Exercise prompt: Using the data below, restate exactly every line from the one with "[0.00-1.00s]" up to and including the one with "Lip reading: 5,000". No picture belongs in it.

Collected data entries
Start of Block
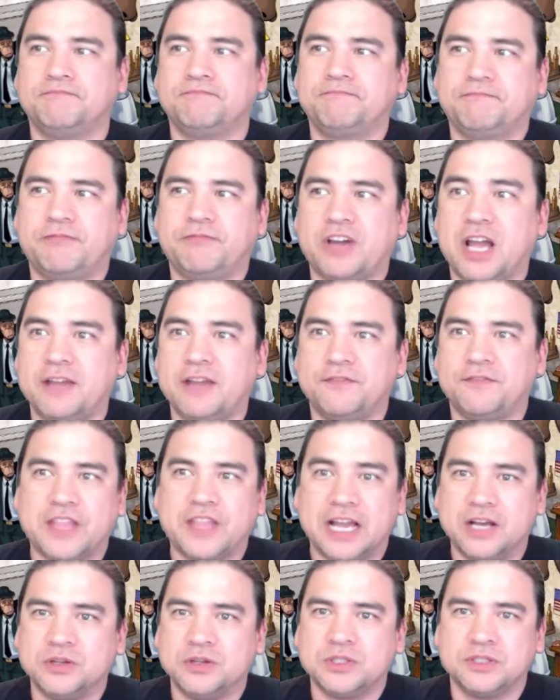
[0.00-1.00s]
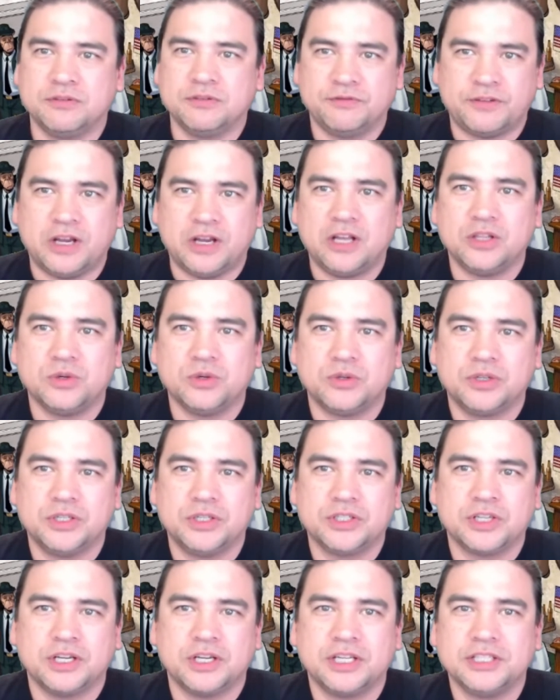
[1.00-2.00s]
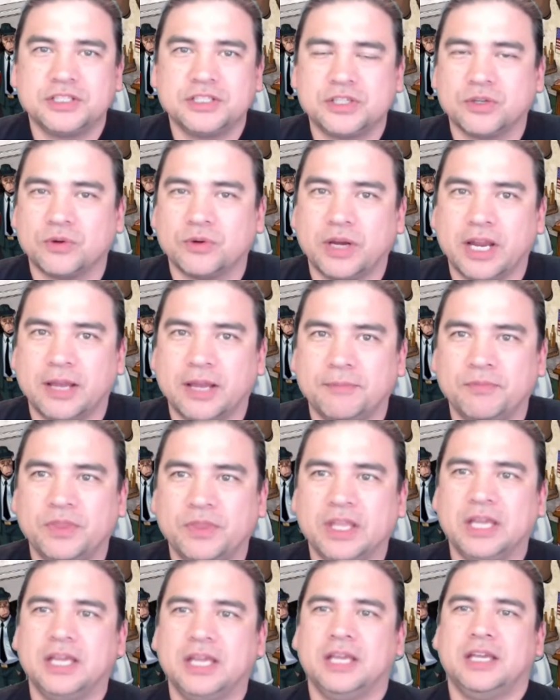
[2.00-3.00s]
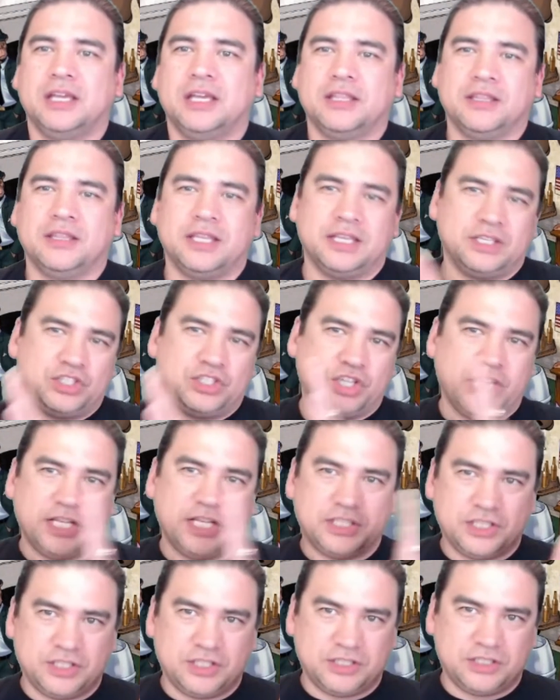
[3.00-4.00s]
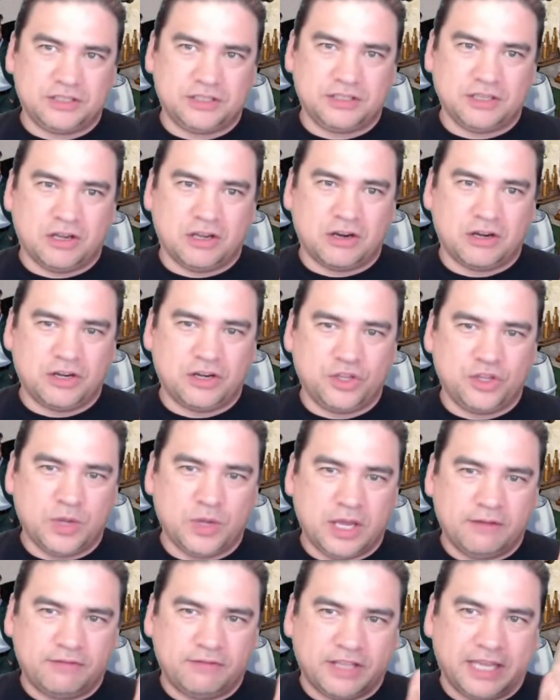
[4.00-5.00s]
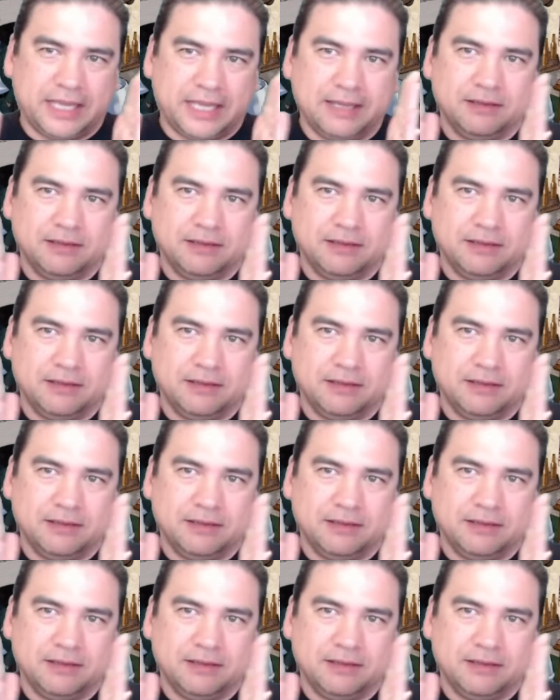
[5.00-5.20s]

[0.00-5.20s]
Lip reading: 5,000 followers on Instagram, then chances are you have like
End of Block
Start of Block
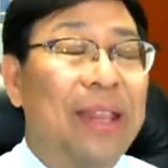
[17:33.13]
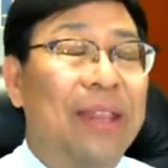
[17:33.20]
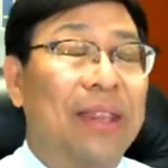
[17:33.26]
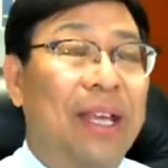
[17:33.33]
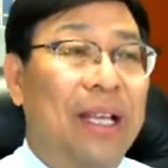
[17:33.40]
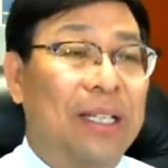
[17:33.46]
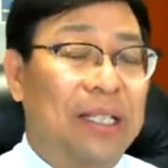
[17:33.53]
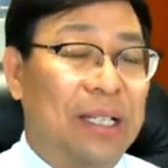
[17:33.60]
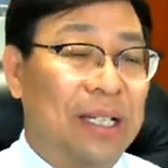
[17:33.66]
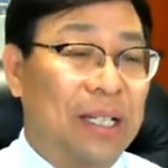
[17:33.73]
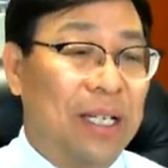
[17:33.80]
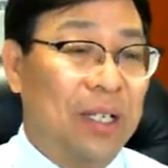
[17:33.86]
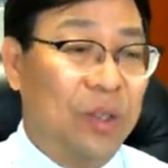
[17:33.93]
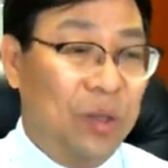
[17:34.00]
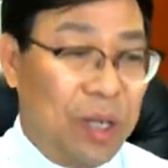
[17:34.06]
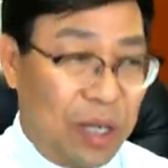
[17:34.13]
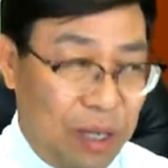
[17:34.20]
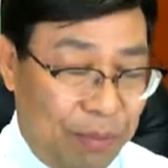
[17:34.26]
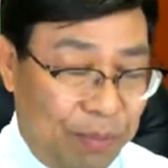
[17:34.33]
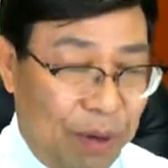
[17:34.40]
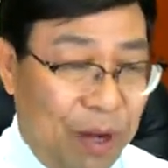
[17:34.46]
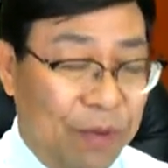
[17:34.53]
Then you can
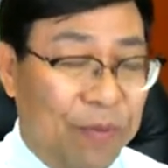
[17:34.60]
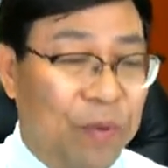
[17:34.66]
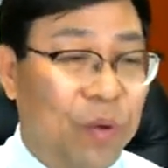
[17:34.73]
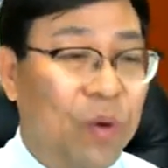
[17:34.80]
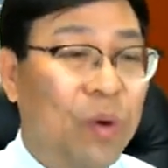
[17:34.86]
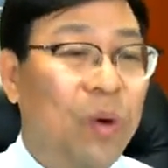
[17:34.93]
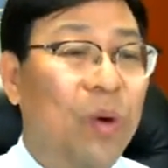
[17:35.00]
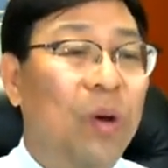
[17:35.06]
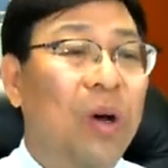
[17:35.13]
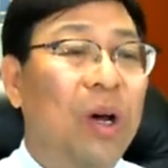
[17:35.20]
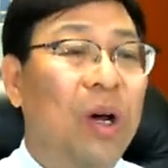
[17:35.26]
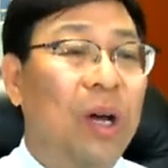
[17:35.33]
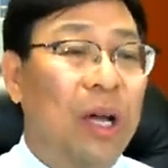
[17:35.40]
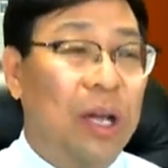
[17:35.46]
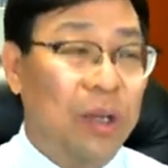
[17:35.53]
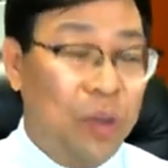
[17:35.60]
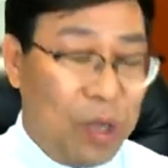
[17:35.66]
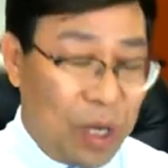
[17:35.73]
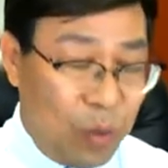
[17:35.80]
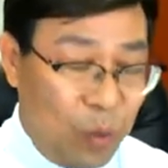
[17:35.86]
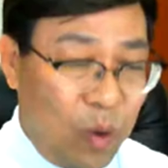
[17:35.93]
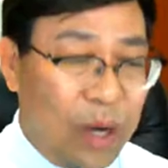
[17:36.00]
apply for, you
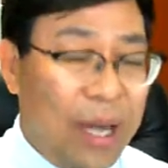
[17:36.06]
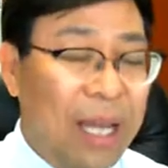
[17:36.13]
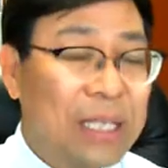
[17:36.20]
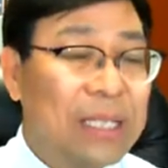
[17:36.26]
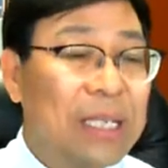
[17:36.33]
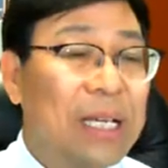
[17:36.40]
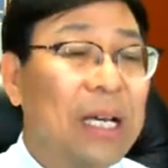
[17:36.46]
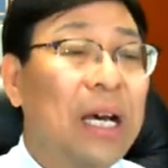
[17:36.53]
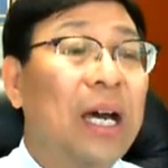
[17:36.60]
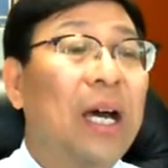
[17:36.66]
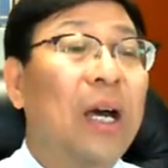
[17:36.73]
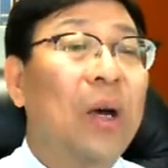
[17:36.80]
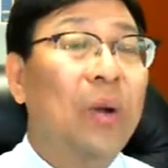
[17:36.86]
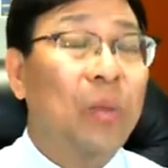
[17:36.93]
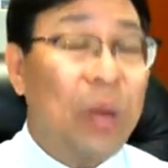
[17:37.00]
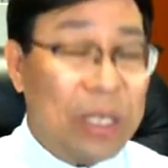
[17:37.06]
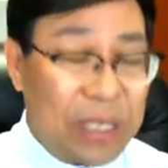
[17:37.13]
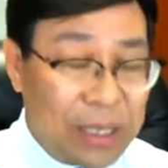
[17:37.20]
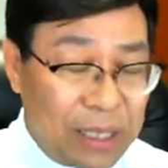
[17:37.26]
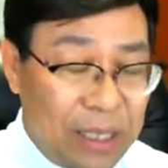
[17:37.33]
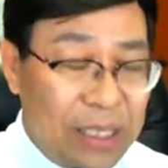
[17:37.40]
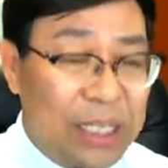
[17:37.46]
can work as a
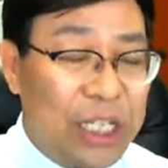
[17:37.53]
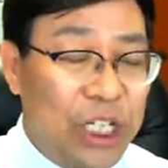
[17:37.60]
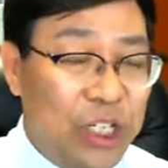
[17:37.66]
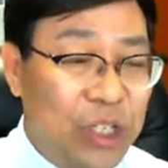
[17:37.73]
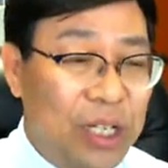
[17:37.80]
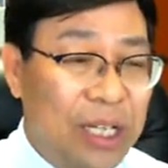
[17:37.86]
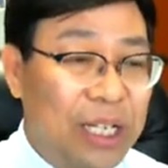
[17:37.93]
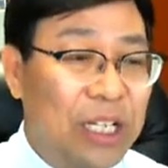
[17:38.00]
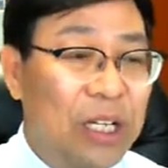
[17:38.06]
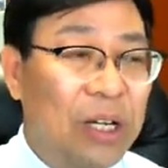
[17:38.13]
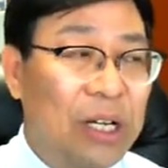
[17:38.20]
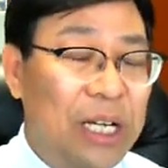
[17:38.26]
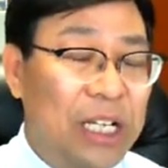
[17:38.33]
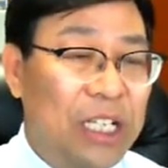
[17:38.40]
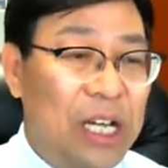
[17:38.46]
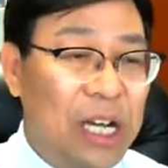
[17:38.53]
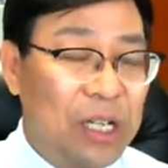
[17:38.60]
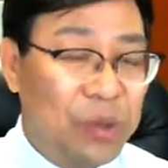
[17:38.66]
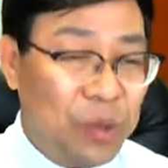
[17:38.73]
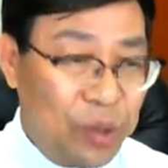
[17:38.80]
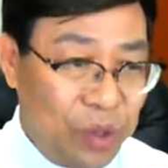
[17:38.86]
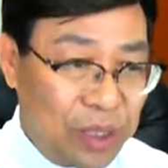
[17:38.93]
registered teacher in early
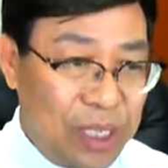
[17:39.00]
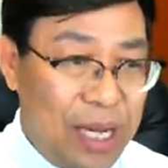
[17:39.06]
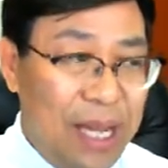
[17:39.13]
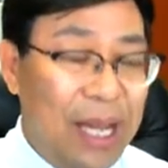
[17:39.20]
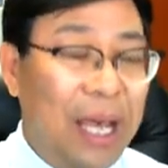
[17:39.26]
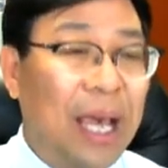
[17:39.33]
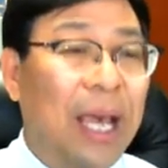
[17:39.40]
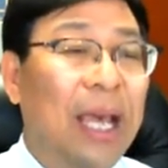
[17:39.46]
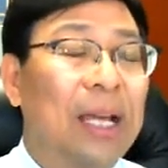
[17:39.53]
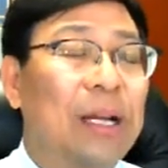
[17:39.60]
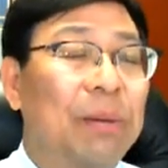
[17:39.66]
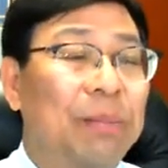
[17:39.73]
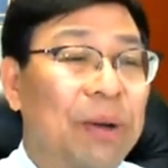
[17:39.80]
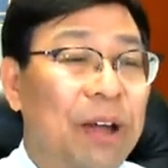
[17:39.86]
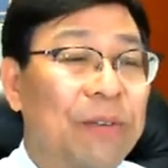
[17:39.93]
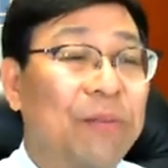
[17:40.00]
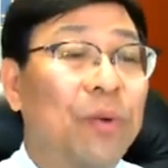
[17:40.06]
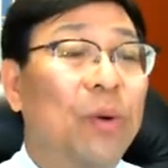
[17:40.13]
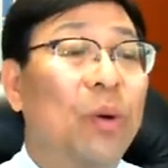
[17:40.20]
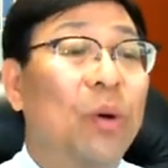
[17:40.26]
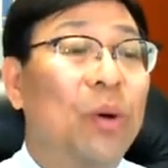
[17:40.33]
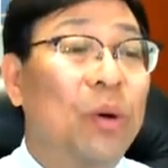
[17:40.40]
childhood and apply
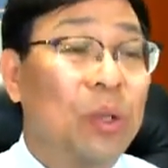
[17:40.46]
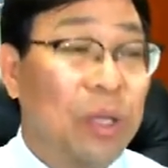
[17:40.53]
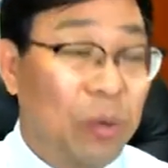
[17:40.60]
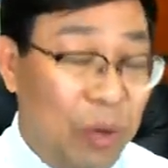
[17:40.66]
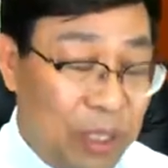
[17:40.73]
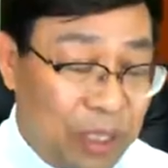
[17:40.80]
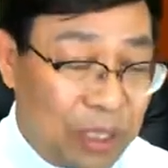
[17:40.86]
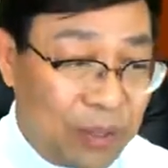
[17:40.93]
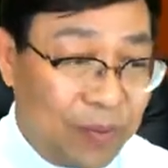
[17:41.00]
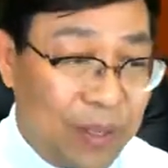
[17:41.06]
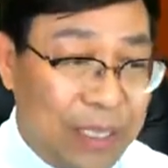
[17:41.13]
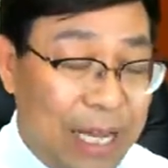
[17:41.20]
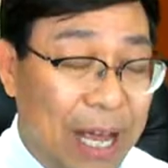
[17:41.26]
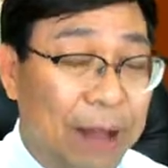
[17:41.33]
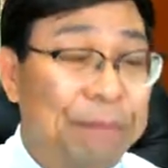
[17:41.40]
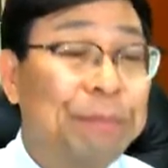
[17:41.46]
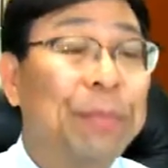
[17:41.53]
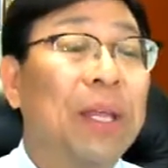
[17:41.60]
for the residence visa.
End of Block
Response to this exercise:
[0.00-1.00s]
[1.00-2.00s]
[2.00-3.00s]
[3.00-4.00s]
[4.00-5.00s]
[5.00-5.20s]

[0.00-5.20s]
Lip reading: 5,000 followers on Instagram, then chances are you have like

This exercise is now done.